Bay Area/ San Francisco
Published on March 25, 2014
Behind The Counter At Maker & MossPhoto: Saroyan Humphrey
Whether it’s a three-dimensional map of San Francisco carved out of Baltic birch, a handcrafted sofa from LEE or a semi-precious stone necklace from SF jewelry line Frolick, Maker & Moss (364 Hayes) offers up art, furniture, accessories (and more), with an emphasis on local and handmade.

Coming from a background in photography, art and non-profit fundraising, owner Matt Bissinger’s keen sense of design and unrelenting enthusiasm for the city comes shining through in his latest endeavor. We got a chance to meet up with him and learn more about his new store.  

Hoodline: Why did you open your shop in Hayes Valley? 
Matt: It’s a very vibrant neighborhood and for what we do, the look we have, the product we’re selling, I feel like it’s a good fit for us. We opened the doors and I think at some point, every single merchant on the street has come by to say hello. They have all been warm, friendly, and excited to see someone go in this space. I can walk around the corner and talk to someone and ask questions. You’re not solo.

How many people are on staff? 
We have two full-time employees, one part-time, and then there’s me. 

This is an amazing space. 
I remember walking through here and the skylight and these open beams just sell this place. And then the brick wall.
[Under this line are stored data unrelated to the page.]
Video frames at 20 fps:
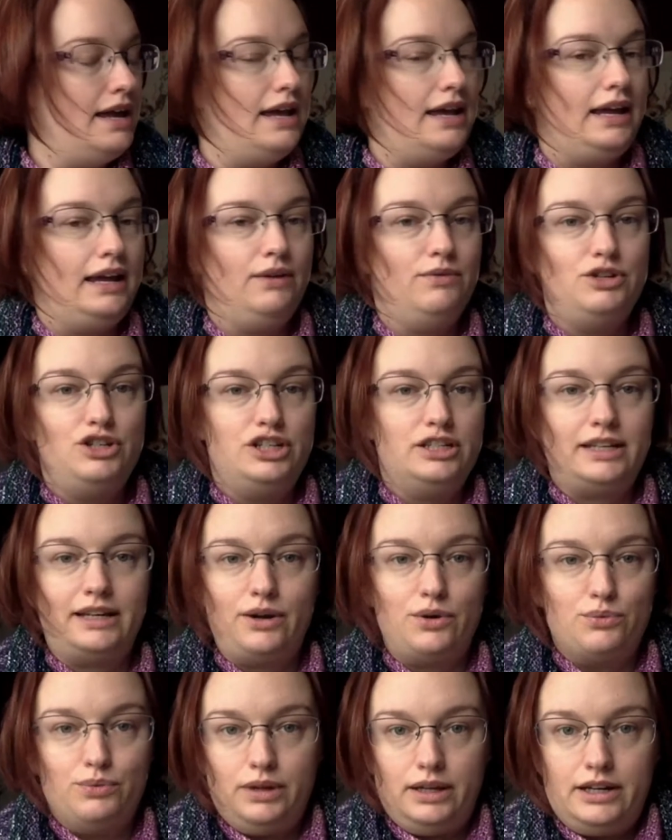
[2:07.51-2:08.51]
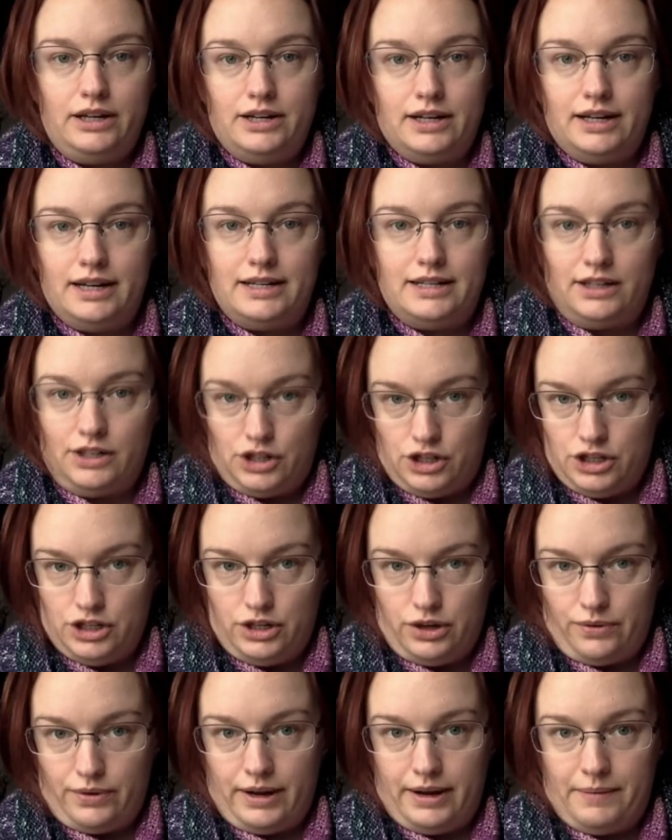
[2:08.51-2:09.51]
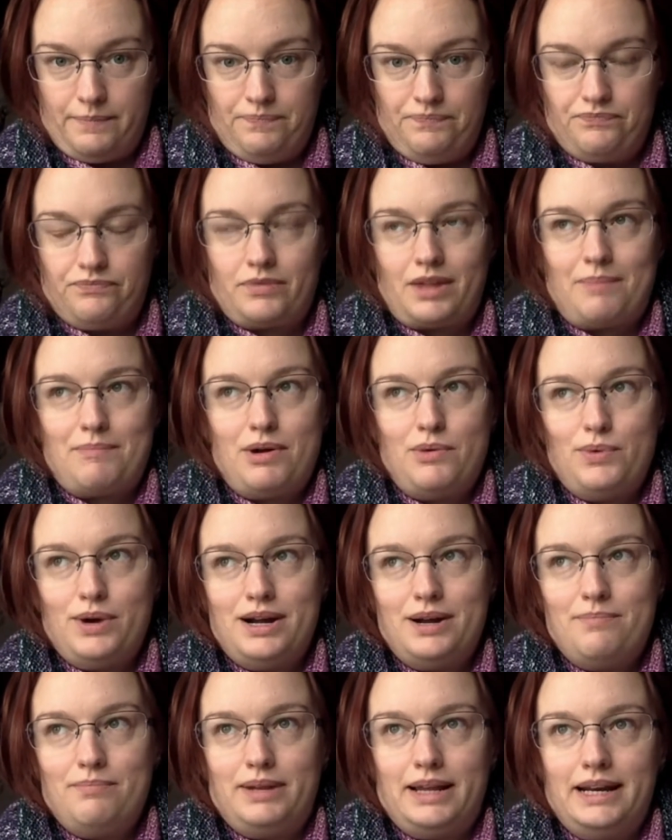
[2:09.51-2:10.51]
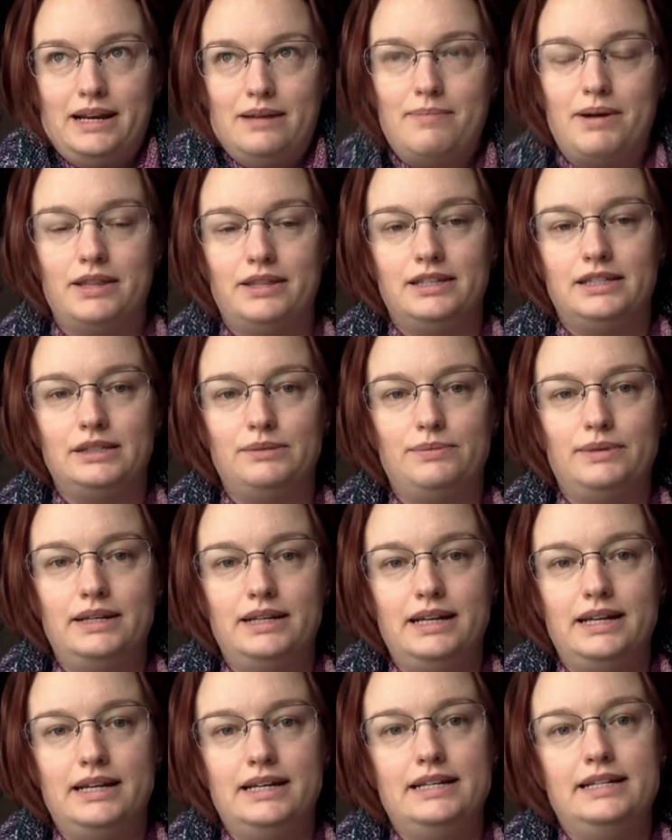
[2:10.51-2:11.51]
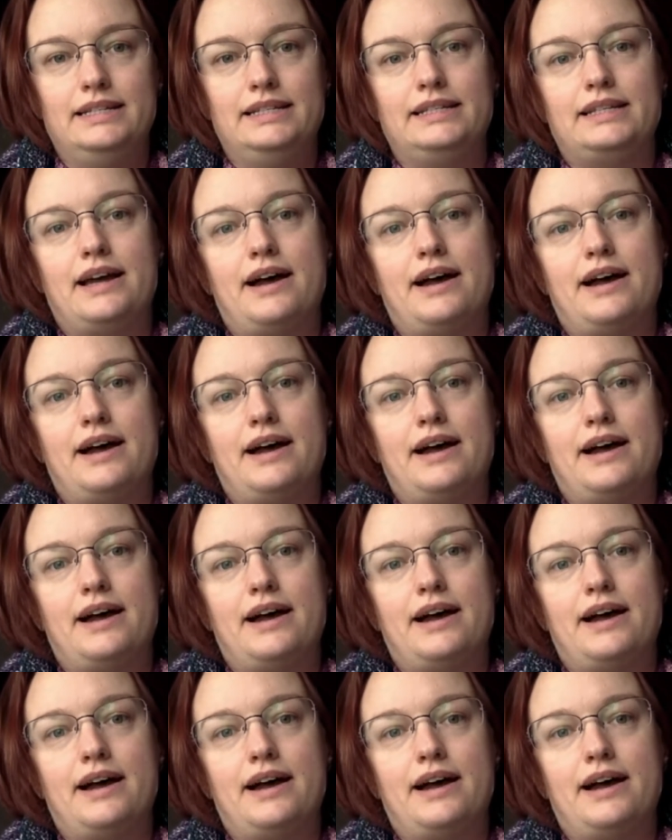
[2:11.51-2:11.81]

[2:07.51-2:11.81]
It was just like a really good addition to it. My one complaint about this one is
It’s really nice for us to just have a big footprint that we can play with. I’m so in love with this space. 

Do you live in the neighborhood? 
I live over in NoPa. Ten or fifteen blocks away. 

Many of the items here are inspired by nature. Is this your main influence when buying for the store? 
One of the things I love about San Francisco is that in a number of minutes you can really be somewhere that’s green, whether it’s in the Presidio, or across the bridge. I’ve also always had a great affinity for a lot of Asian design, which incorporates nature. And I really love, from a design point of view, being able to see the materials that have a slightly unfinished edge. You really have a feeling for where the object came from. 

How do you find the artists and pieces you work with? 
I’ve built a history with a lot of artists. The origins of this business really started from going to a lot of open studios and artist spaces. Over the years, you see something you like and you engage that artist, so I’ve built up relationships that way. I go to shows, and people come in. I also work very closely with [staffer] Brodie Silva. He’s brought in a lot of stuff, which is great. Sometimes someone else sees something that you don’t see. 

When you walk in the store, hopefully people like the experience, and love what we have. If someone sees something they like, but want a different color or the size, we are working with a lot of the artists, so we might be able to get it. 

You were the co-owner of Bea on Sacramento Street, right? 
Sacramento Street was my first shop [2005-13]. That was training wheels in a way. It was a wonderful, cute little shop and the neighborhood was very supportive.

Is it true that you’re a native San Franciscan? 
Yes, I grew up here. I went to New York for college, went to Seattle for a while. I tried out other places and came back to San Francisco because it’s so great. It doesn’t hurt that family is here. I’m fourth-generation. It doesn’t make any difference in terms of who you are, in terms of on a day-to-day basis, but it’s nice to feel that connection to the city. But one of the things that I love about San Francisco is that it is very international. People come from all over. That’s what keeps it interesting.